───── PROVIDED DATA ─────
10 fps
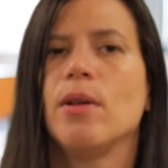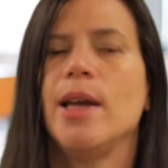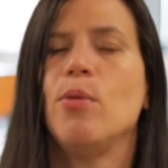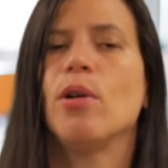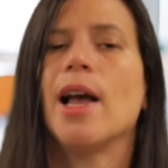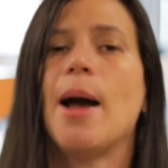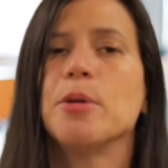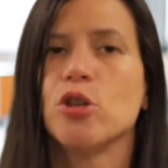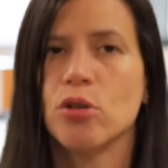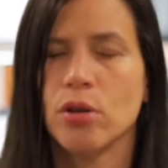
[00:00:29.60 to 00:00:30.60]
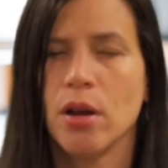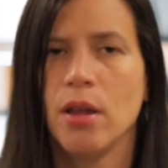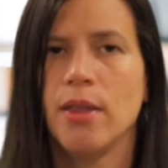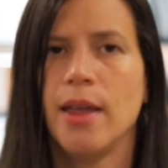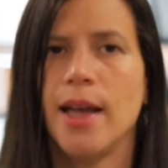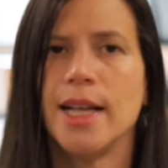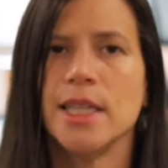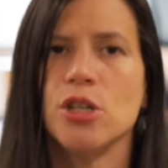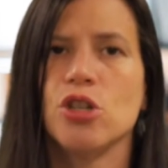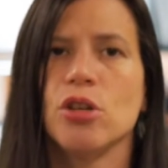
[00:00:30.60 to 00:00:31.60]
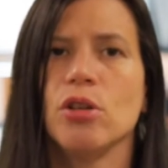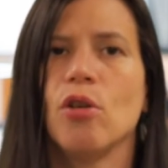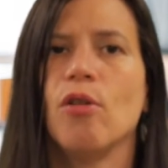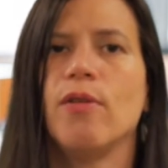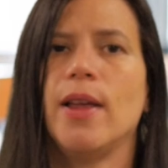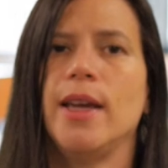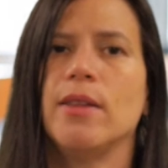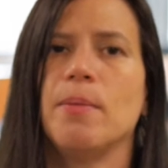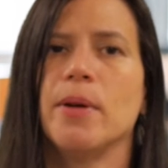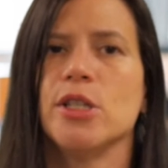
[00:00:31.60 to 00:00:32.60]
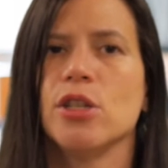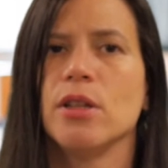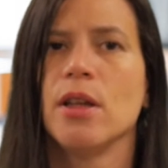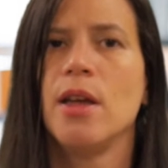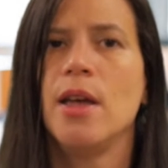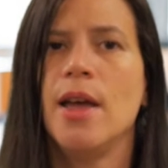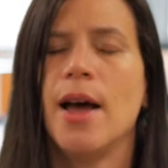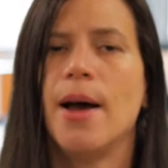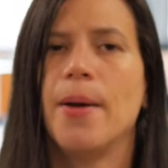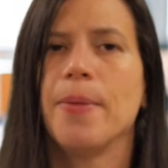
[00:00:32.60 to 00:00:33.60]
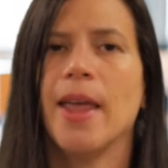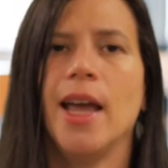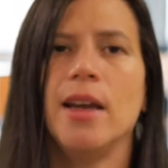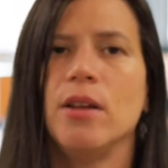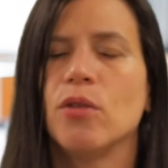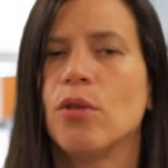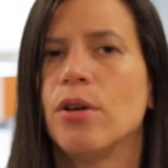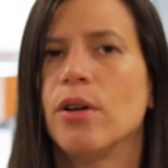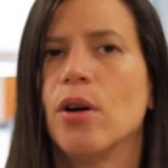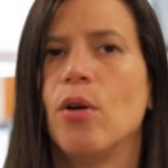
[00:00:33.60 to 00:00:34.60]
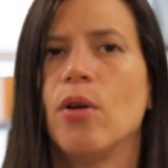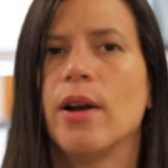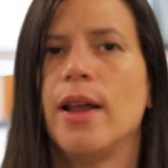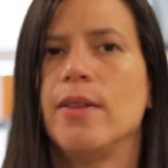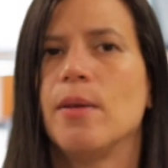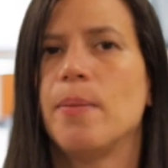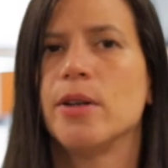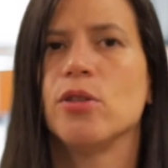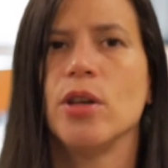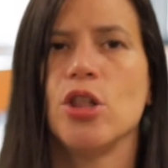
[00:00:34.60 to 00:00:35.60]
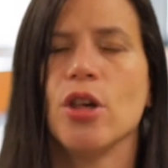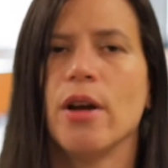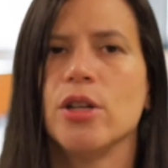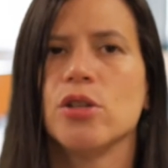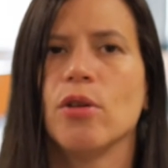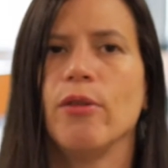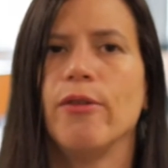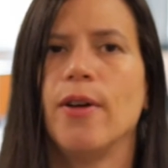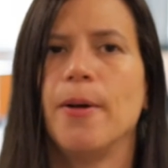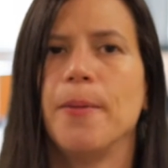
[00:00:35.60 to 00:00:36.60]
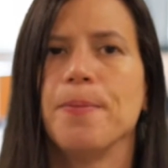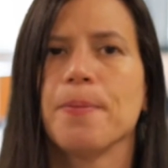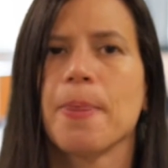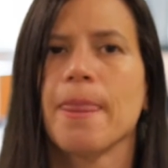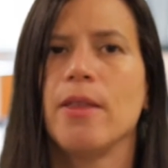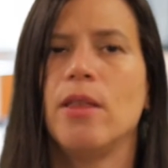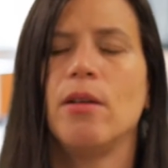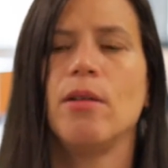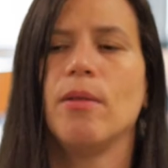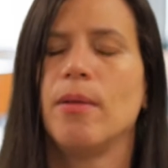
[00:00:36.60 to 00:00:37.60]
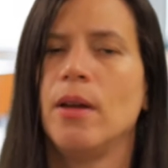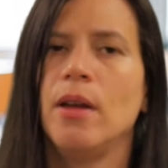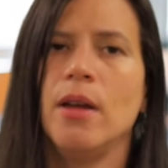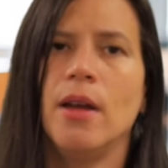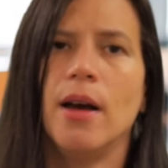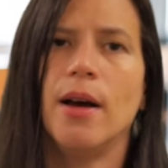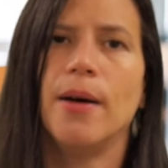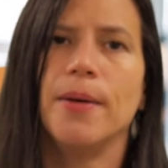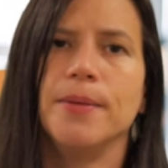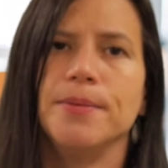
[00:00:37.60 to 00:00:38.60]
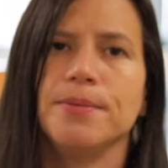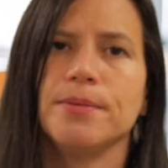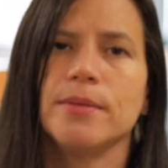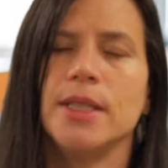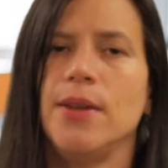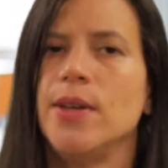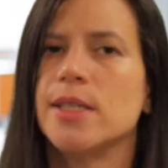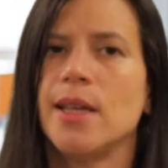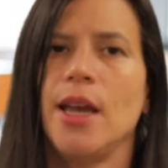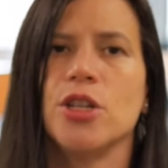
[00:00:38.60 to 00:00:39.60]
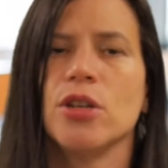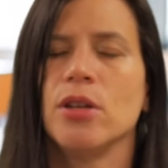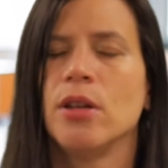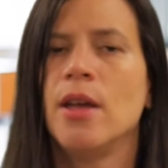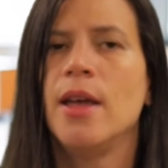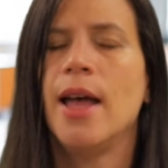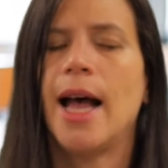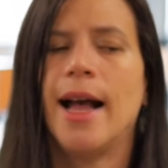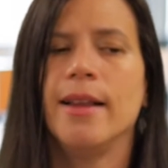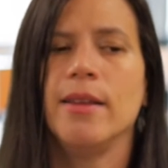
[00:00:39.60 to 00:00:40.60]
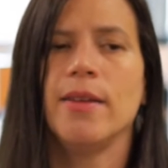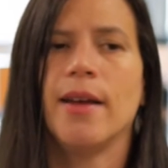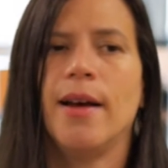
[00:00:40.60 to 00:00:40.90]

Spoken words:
it will capture the attention of like the person, the editor, or like the person in charge of the TV station. And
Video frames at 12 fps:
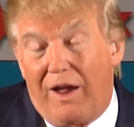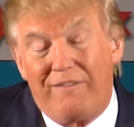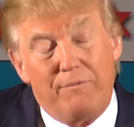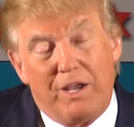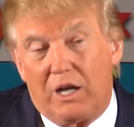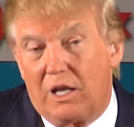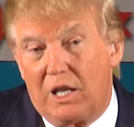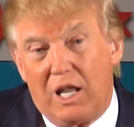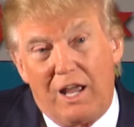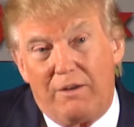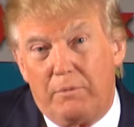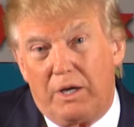I've made a
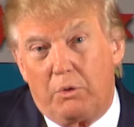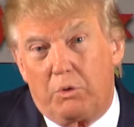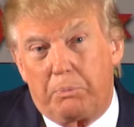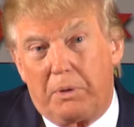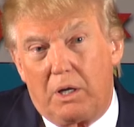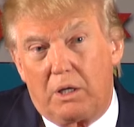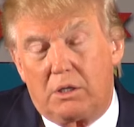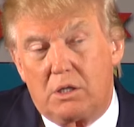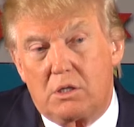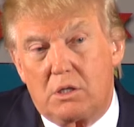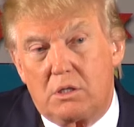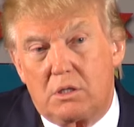lot of money with
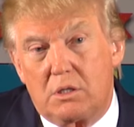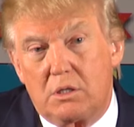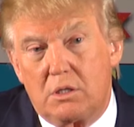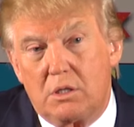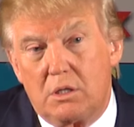politicians.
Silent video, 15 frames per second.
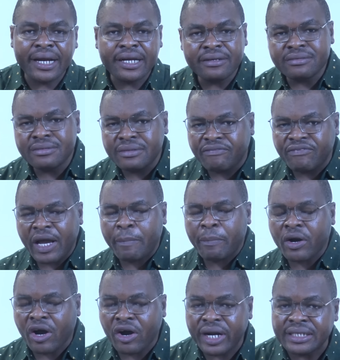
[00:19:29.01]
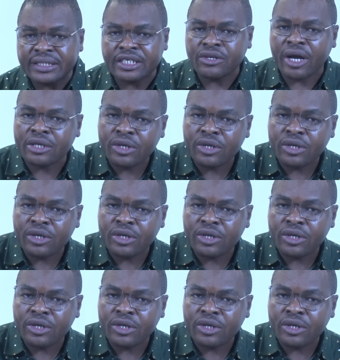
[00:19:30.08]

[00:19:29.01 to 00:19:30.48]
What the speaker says: carry fake currency.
─────
**TASK TO COMPLETE:** Print every line above exactly. Leave the pictures out.

**EXERCISE ANSWER:**
10 fps
[00:00:29.60 to 00:00:30.60]
[00:00:30.60 to 00:00:31.60]
[00:00:31.60 to 00:00:32.60]
[00:00:32.60 to 00:00:33.60]
[00:00:33.60 to 00:00:34.60]
[00:00:34.60 to 00:00:35.60]
[00:00:35.60 to 00:00:36.60]
[00:00:36.60 to 00:00:37.60]
[00:00:37.60 to 00:00:38.60]
[00:00:38.60 to 00:00:39.60]
[00:00:39.60 to 00:00:40.60]
[00:00:40.60 to 00:00:40.90]

Spoken words:
it will capture the attention of like the person, the editor, or like the person in charge of the TV station. And
Video frames at 12 fps:
I've made a
lot of money with
politicians.
Silent video, 15 frames per second.
[00:19:29.01]
[00:19:30.08]

[00:19:29.01 to 00:19:30.48]
What the speaker says: carry fake currency.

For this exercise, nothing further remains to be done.